EXERCISE DESCRIPTION ▸ Return a copy of every line in the data below that contains "video".

Records excerpted from a collection:
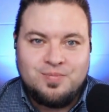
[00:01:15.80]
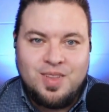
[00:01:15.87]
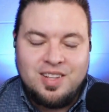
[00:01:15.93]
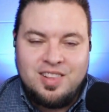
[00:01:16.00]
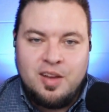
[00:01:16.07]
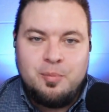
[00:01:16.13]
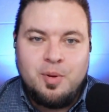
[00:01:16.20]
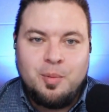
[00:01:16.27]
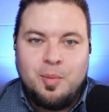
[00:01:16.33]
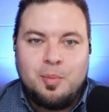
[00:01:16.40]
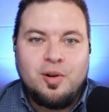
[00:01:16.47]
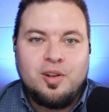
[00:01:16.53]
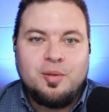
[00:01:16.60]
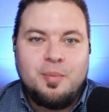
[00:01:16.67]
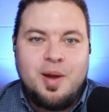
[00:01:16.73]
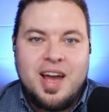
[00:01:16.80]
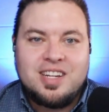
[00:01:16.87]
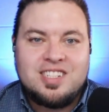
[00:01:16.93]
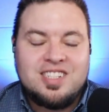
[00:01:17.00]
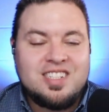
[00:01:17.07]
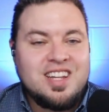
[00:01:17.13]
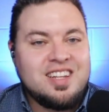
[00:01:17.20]
they've been a member of the MAC
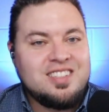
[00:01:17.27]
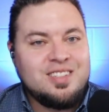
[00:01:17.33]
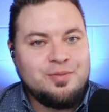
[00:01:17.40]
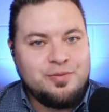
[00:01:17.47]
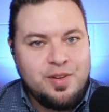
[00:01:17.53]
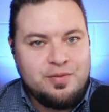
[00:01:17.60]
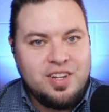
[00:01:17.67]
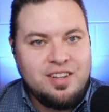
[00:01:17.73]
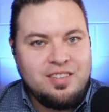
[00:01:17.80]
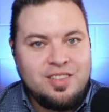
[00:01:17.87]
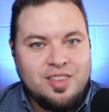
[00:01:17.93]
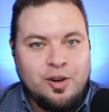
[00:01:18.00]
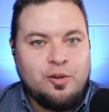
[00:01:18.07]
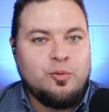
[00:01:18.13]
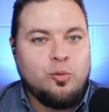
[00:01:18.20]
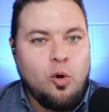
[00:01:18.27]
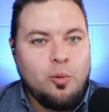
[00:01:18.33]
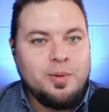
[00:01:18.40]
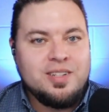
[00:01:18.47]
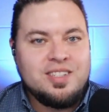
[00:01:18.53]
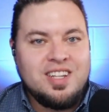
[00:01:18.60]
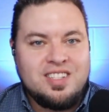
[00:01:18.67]
since 1950. Their
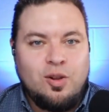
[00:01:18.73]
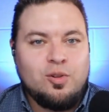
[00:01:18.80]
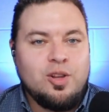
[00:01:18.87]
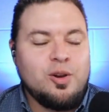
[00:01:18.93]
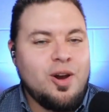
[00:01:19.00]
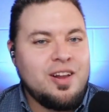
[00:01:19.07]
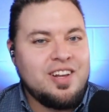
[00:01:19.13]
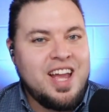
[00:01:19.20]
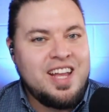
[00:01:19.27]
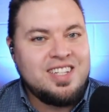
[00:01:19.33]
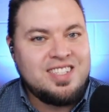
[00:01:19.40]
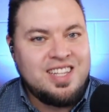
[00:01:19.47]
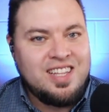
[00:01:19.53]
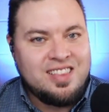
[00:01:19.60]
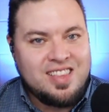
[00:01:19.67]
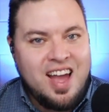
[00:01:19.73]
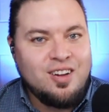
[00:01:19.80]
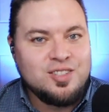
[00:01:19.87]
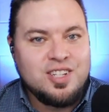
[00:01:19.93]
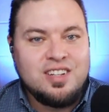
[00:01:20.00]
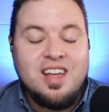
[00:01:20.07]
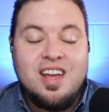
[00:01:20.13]
enrollment is only around
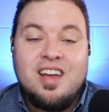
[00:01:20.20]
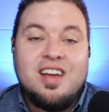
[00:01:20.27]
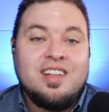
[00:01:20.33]
18,000.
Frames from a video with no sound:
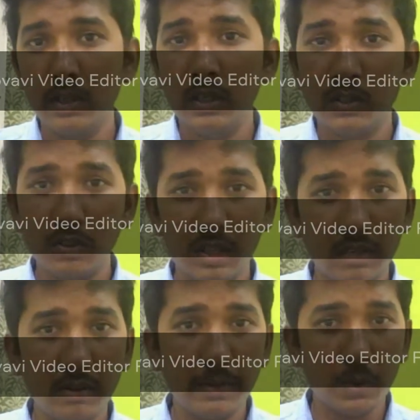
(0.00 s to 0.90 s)
So there
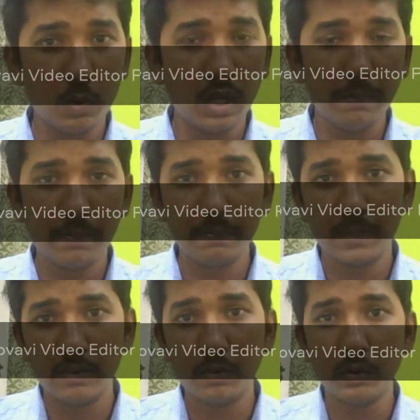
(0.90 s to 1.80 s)
will be two types
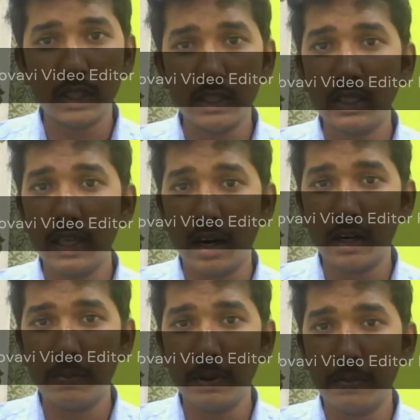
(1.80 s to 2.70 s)
of questions in
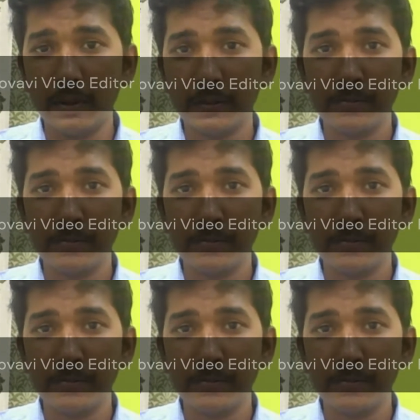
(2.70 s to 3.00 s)
audit paper.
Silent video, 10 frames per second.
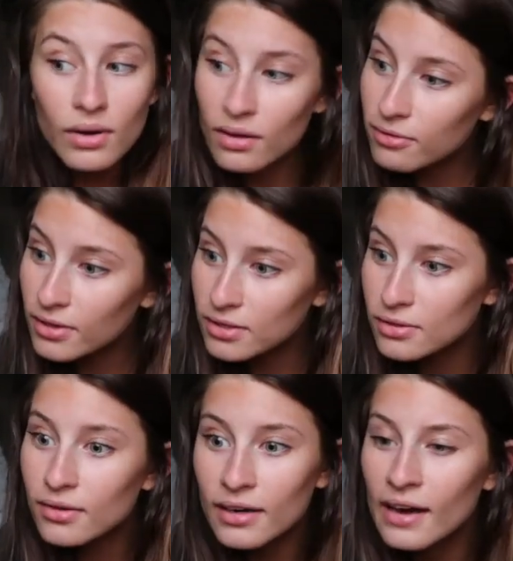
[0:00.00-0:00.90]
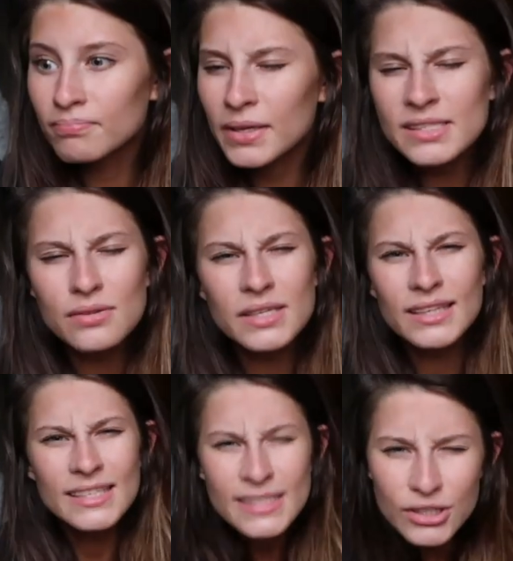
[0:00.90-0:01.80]
well, funny story. Because I was
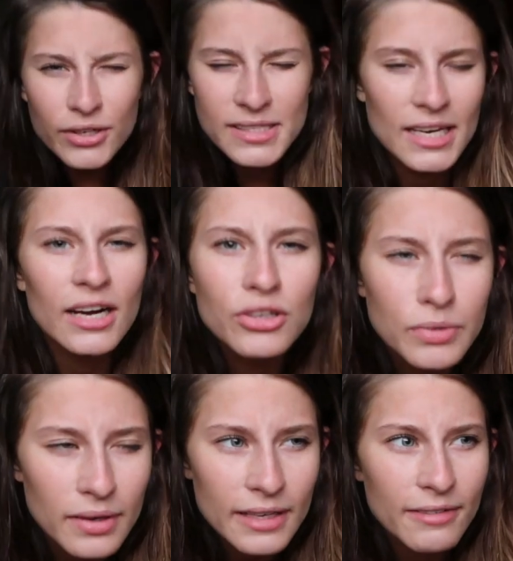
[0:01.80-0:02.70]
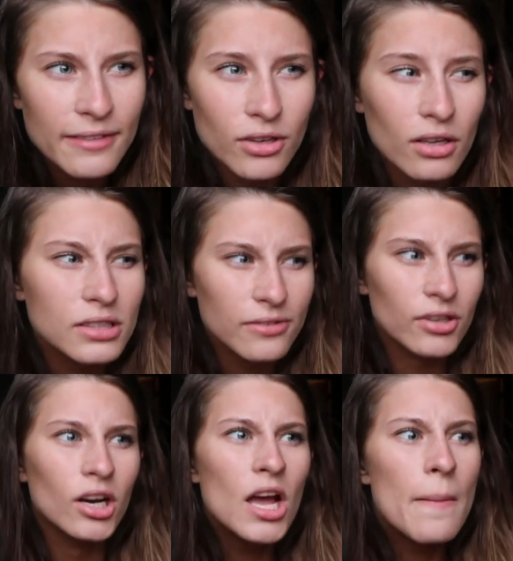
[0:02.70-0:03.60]
like, this is crazy. $125
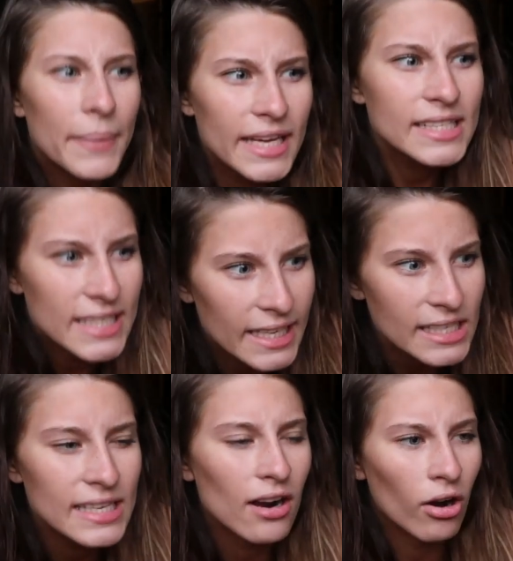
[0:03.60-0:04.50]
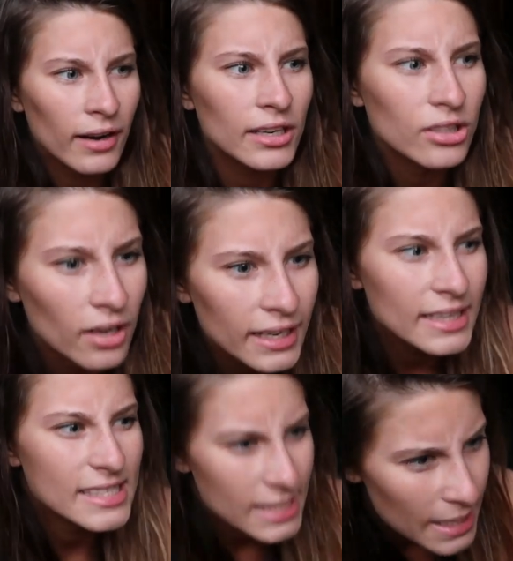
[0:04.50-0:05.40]
for pit tickets at Ariana
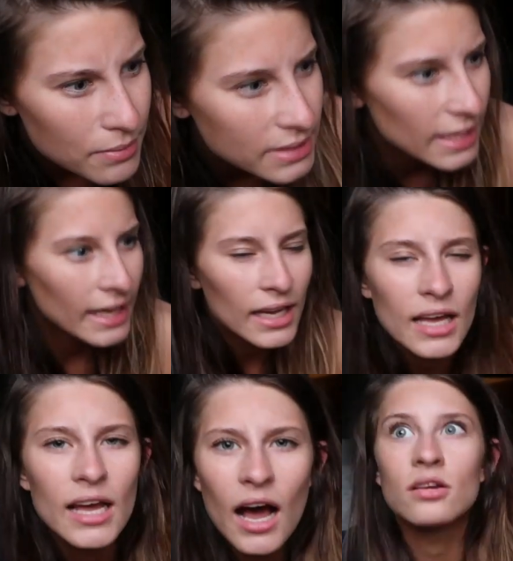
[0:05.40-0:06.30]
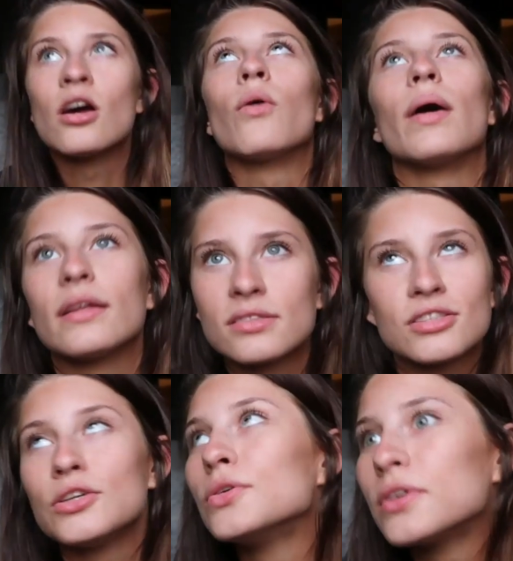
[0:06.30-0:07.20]
Grande the same day? No way. It's
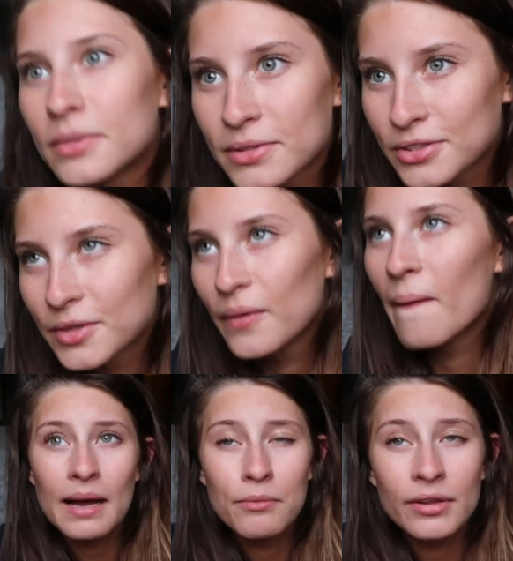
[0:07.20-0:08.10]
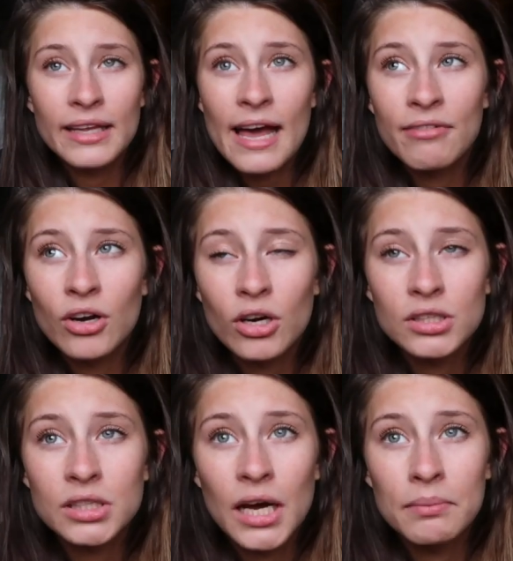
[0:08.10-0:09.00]
too good to be true. I'm really having a
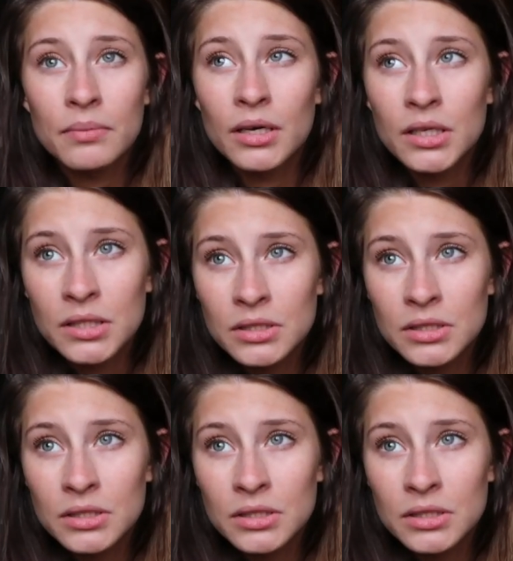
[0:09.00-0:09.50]
hard time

SOLUTION ▸
Frames from a video with no sound:
Silent video, 10 frames per second.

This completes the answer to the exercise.